Step 5: Dig Deeper When You See Weirdness

Spot something odd—like a spike in tickets or a drop in conversions? Don’t just shrug and move on.

How to troubleshoot: - Drill down: Use filters to break it out by team, product, or time. Did the problem start after a new release? - Compare time periods: Are you really seeing a trend, or just a one-off blip? - Ask the team: Sometimes, the data just reflects reality—a big customer came on board, or someone was out sick.

Don’t trust every chart: Analytics can’t read minds. If a number looks off, double-check your filters and data sources. Garbage in, garbage out.

Pro tip: Keep a running list of “weird data moments.” Patterns will pop up faster than you think.

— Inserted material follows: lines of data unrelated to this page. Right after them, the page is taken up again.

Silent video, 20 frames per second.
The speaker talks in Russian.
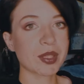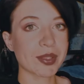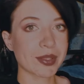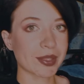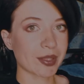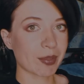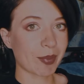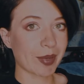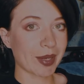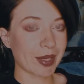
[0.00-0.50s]

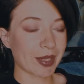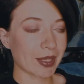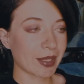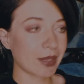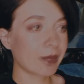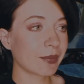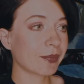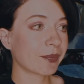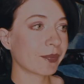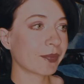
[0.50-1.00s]

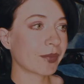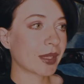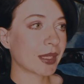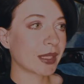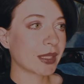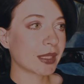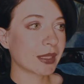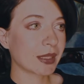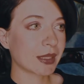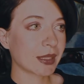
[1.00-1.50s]
собаки.
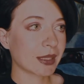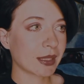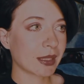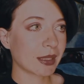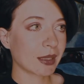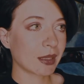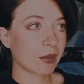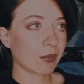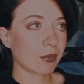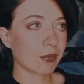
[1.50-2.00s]

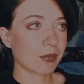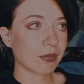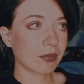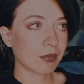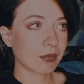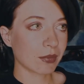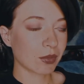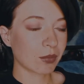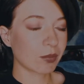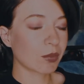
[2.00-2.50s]
Я
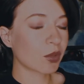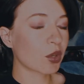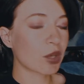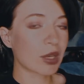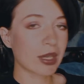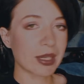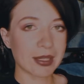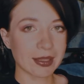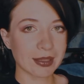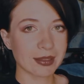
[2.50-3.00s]

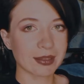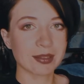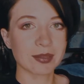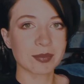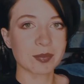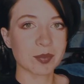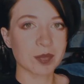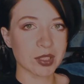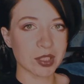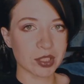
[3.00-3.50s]
много лет
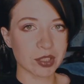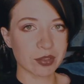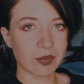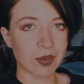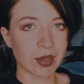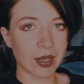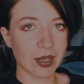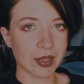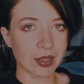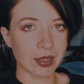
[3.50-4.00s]

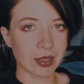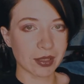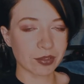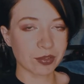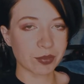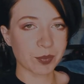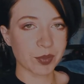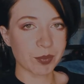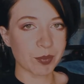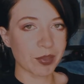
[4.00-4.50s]
проживала
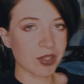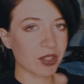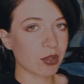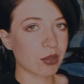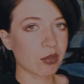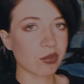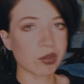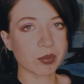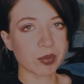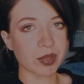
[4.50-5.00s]
в
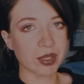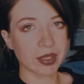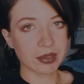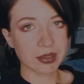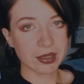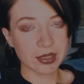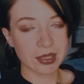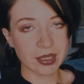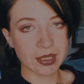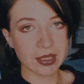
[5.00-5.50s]
подмосковном
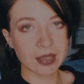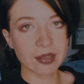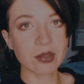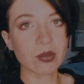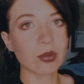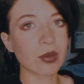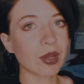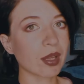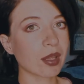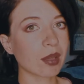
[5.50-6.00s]
городке,
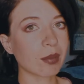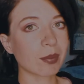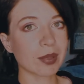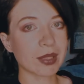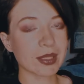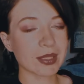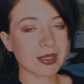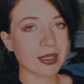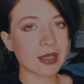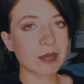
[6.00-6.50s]
гуляла по
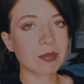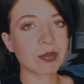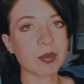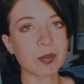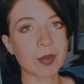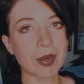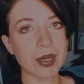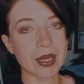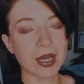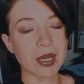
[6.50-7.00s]
лесам, по
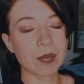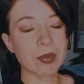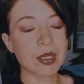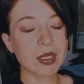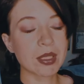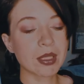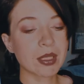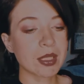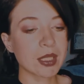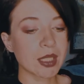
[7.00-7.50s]
полям.
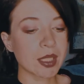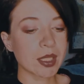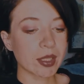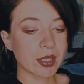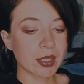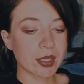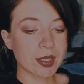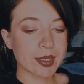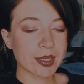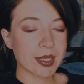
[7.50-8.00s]

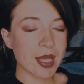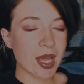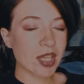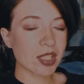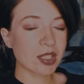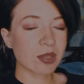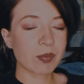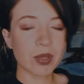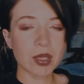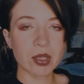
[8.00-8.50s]
И с
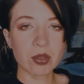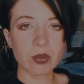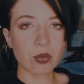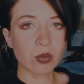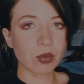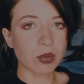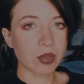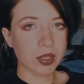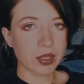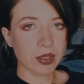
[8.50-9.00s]
каждой
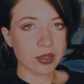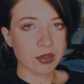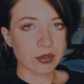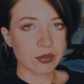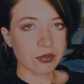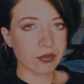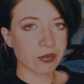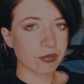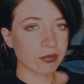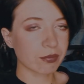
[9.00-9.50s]

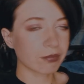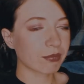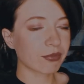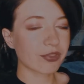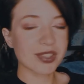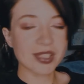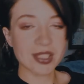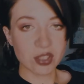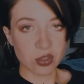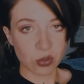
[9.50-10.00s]
прогулки
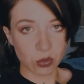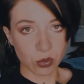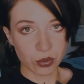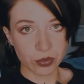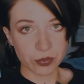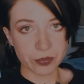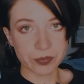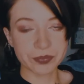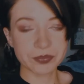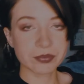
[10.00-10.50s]
в
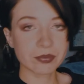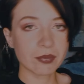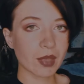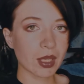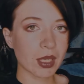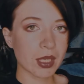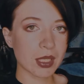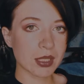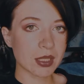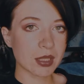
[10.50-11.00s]
сезон
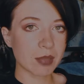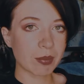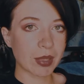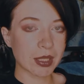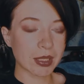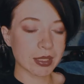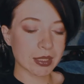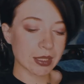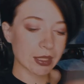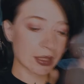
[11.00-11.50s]
я
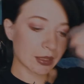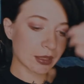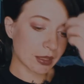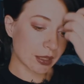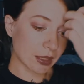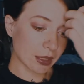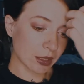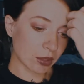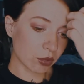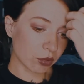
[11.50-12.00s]
снимала с
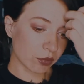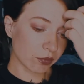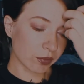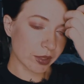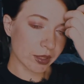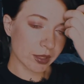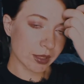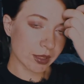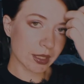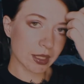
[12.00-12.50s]
Линды до
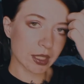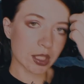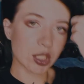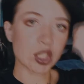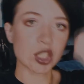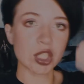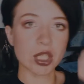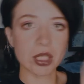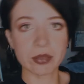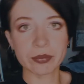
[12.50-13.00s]
20
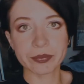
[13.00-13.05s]
клещей.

Step 6: Turn Insights Into Action (And Track If It Worked)

All the dashboards in the world are pointless if nothing changes. Once you spot something, do something about it.

  • Set a goal: “We want first response time under 2 hours.”
  • Make a change: Shift schedules, start a new campaign, adjust your process.
  • Monitor the impact: Did the number move the way you wanted? If not, try something else.

What works: - Tight feedback loops—look at your dashboards weekly, not once a quarter. - Sharing dashboards with the team so everyone’s pulling in the same direction.

What doesn’t work: - Setting a metric and forgetting about it. - Blaming the data when you don’t like the answer.


Step 7: Watch Out for Common Pitfalls

Analytics dashboards are helpful, but they’re not magic. Here’s what trips people up:

  • Analysis paralysis: Don’t fall into the trap of waiting for “perfect data.” Good enough is good enough.
  • Chasing every blip: Not every up or down is a trend. Look for patterns, not noise.
  • Over-customizing: You don’t need a dashboard for everything. Focus on what drives decisions.

And remember: If you’re spending more time updating dashboards than acting on them, you’ve lost the plot.


Keep It Simple & Iterate

Don’t let dashboards become another thing you “have to check” but never use. Start simple, pick one or two key questions, and check in regularly. If something isn’t helping you make a decision, cut it. The best dashboards are the ones you actually look at—and act on. Everything else is just decoration.